DATA FOR ANALYSIS section start

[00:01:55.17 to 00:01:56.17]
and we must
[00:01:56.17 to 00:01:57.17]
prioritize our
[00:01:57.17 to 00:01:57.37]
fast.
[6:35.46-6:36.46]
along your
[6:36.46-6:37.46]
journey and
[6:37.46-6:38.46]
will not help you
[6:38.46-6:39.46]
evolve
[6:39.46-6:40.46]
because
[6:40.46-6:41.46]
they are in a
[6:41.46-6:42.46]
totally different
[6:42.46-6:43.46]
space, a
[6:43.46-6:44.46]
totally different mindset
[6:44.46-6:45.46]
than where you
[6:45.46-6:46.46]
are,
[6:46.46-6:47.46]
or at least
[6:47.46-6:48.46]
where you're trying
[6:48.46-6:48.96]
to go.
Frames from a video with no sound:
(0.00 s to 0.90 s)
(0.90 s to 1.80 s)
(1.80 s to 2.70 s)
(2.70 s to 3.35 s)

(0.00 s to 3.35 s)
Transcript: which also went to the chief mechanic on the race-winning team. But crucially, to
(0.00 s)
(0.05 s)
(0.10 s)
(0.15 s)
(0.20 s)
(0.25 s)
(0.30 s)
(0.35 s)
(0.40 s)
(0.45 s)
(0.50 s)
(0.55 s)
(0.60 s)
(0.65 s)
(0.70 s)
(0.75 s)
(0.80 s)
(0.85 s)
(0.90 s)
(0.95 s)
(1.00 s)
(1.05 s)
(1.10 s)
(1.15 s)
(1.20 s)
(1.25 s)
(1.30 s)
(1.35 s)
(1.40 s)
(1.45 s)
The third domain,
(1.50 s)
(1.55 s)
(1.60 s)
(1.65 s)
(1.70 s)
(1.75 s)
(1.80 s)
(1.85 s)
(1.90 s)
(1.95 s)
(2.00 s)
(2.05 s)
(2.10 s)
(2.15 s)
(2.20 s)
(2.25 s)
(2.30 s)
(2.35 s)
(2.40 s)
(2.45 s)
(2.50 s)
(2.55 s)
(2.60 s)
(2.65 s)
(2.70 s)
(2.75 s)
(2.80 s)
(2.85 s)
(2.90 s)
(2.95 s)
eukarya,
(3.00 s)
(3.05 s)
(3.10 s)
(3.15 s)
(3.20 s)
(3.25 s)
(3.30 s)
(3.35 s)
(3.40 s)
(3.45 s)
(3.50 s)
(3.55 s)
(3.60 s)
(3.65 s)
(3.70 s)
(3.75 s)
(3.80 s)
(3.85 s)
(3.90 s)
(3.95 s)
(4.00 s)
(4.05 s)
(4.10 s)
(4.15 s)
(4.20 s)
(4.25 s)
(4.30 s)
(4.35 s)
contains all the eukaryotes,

DATA FOR ANALYSIS section end

◆ EXERCISE ◆
Output all of the entries without altering a single word.

◆ ANSWER TO THIS TASK ◆
[00:01:55.17 to 00:01:56.17]
and we must
[00:01:56.17 to 00:01:57.17]
prioritize our
[00:01:57.17 to 00:01:57.37]
fast.
[6:35.46-6:36.46]
along your
[6:36.46-6:37.46]
journey and
[6:37.46-6:38.46]
will not help you
[6:38.46-6:39.46]
evolve
[6:39.46-6:40.46]
because
[6:40.46-6:41.46]
they are in a
[6:41.46-6:42.46]
totally different
[6:42.46-6:43.46]
space, a
[6:43.46-6:44.46]
totally different mindset
[6:44.46-6:45.46]
than where you
[6:45.46-6:46.46]
are,
[6:46.46-6:47.46]
or at least
[6:47.46-6:48.46]
where you're trying
[6:48.46-6:48.96]
to go.
Frames from a video with no sound:
(0.00 s to 0.90 s)
(0.90 s to 1.80 s)
(1.80 s to 2.70 s)
(2.70 s to 3.35 s)

(0.00 s to 3.35 s)
Transcript: which also went to the chief mechanic on the race-winning team. But crucially, to
(0.00 s)
(0.05 s)
(0.10 s)
(0.15 s)
(0.20 s)
(0.25 s)
(0.30 s)
(0.35 s)
(0.40 s)
(0.45 s)
(0.50 s)
(0.55 s)
(0.60 s)
(0.65 s)
(0.70 s)
(0.75 s)
(0.80 s)
(0.85 s)
(0.90 s)
(0.95 s)
(1.00 s)
(1.05 s)
(1.10 s)
(1.15 s)
(1.20 s)
(1.25 s)
(1.30 s)
(1.35 s)
(1.40 s)
(1.45 s)
The third domain,
(1.50 s)
(1.55 s)
(1.60 s)
(1.65 s)
(1.70 s)
(1.75 s)
(1.80 s)
(1.85 s)
(1.90 s)
(1.95 s)
(2.00 s)
(2.05 s)
(2.10 s)
(2.15 s)
(2.20 s)
(2.25 s)
(2.30 s)
(2.35 s)
(2.40 s)
(2.45 s)
(2.50 s)
(2.55 s)
(2.60 s)
(2.65 s)
(2.70 s)
(2.75 s)
(2.80 s)
(2.85 s)
(2.90 s)
(2.95 s)
eukarya,
(3.00 s)
(3.05 s)
(3.10 s)
(3.15 s)
(3.20 s)
(3.25 s)
(3.30 s)
(3.35 s)
(3.40 s)
(3.45 s)
(3.50 s)
(3.55 s)
(3.60 s)
(3.65 s)
(3.70 s)
(3.75 s)
(3.80 s)
(3.85 s)
(3.90 s)
(3.95 s)
(4.00 s)
(4.05 s)
(4.10 s)
(4.15 s)
(4.20 s)
(4.25 s)
(4.30 s)
(4.35 s)
contains all the eukaryotes,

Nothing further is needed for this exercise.